- THE PROBLEM -
From the line that contains "[00:00:01.04 to 00:00:02.08]" to the end of the entries, copy each line exactly, though the pictures stay out.

- DATASET CONTENT -

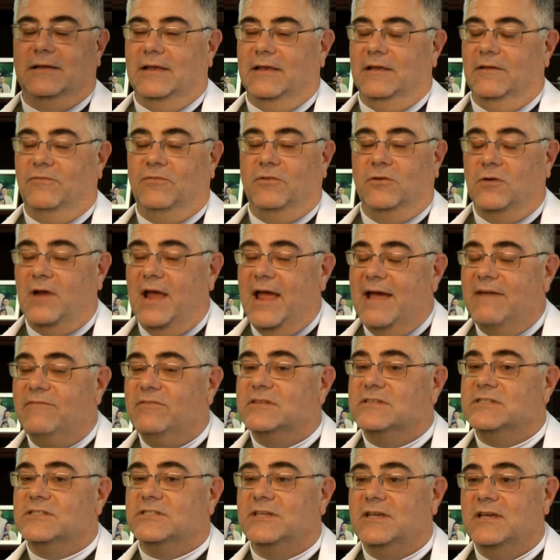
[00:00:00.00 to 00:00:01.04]
If you
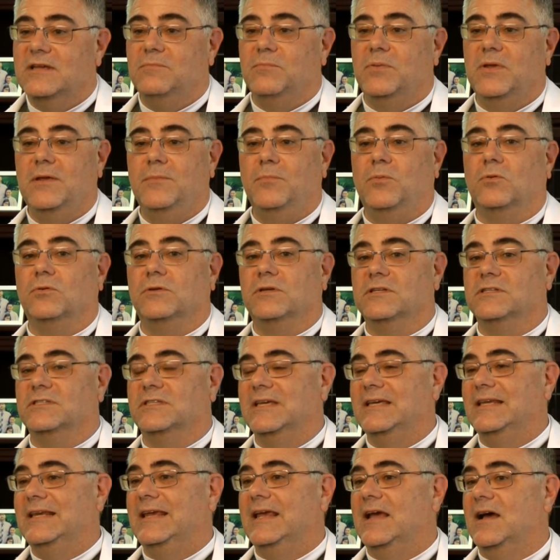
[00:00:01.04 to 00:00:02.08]
haven't sent people to
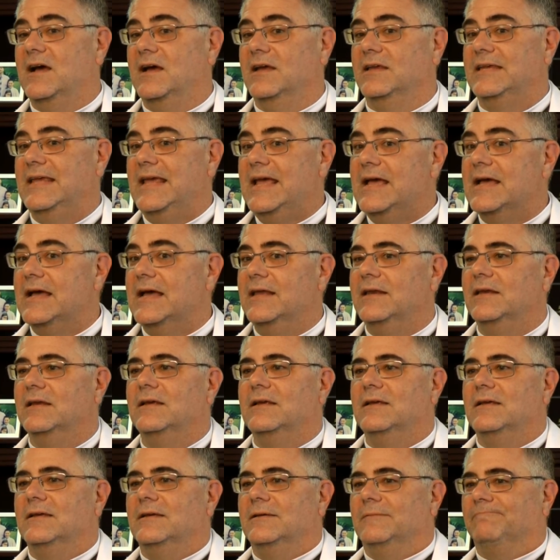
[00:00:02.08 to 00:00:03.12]
CDI yet,
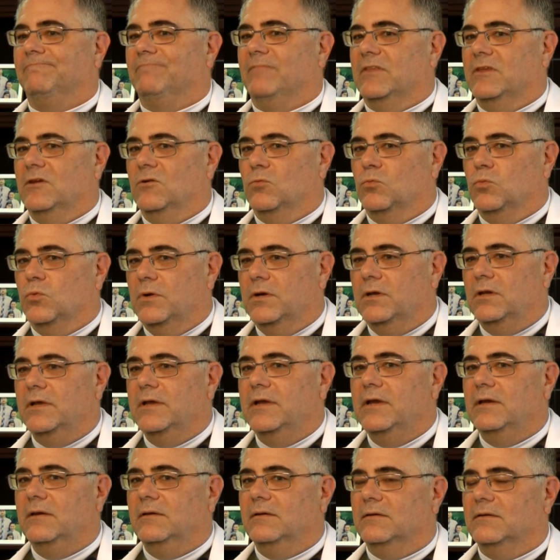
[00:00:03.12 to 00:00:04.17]
you're
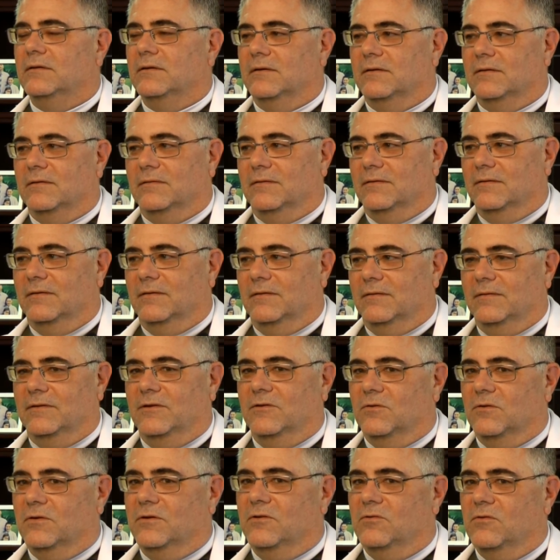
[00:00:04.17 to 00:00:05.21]

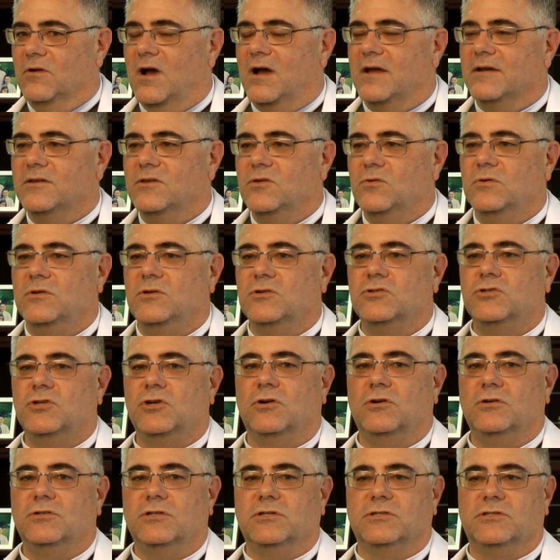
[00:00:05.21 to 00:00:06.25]
not doing your
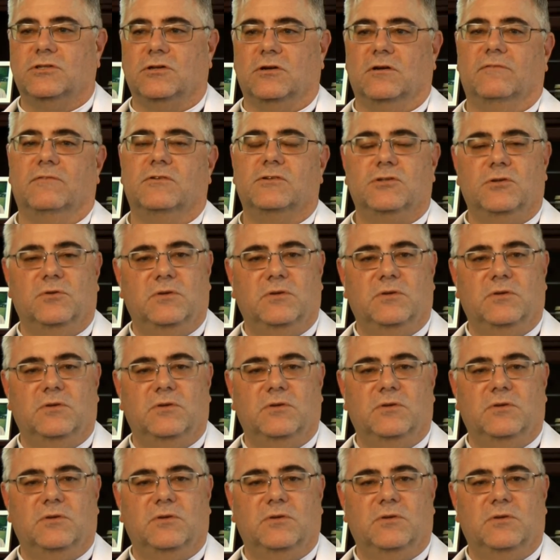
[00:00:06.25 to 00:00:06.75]
church a service.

- FINISHED EXERCISE -
[00:00:01.04 to 00:00:02.08]
haven't sent people to
[00:00:02.08 to 00:00:03.12]
CDI yet,
[00:00:03.12 to 00:00:04.17]
you're
[00:00:04.17 to 00:00:05.21]

[00:00:05.21 to 00:00:06.25]
not doing your
[00:00:06.25 to 00:00:06.75]
church a service.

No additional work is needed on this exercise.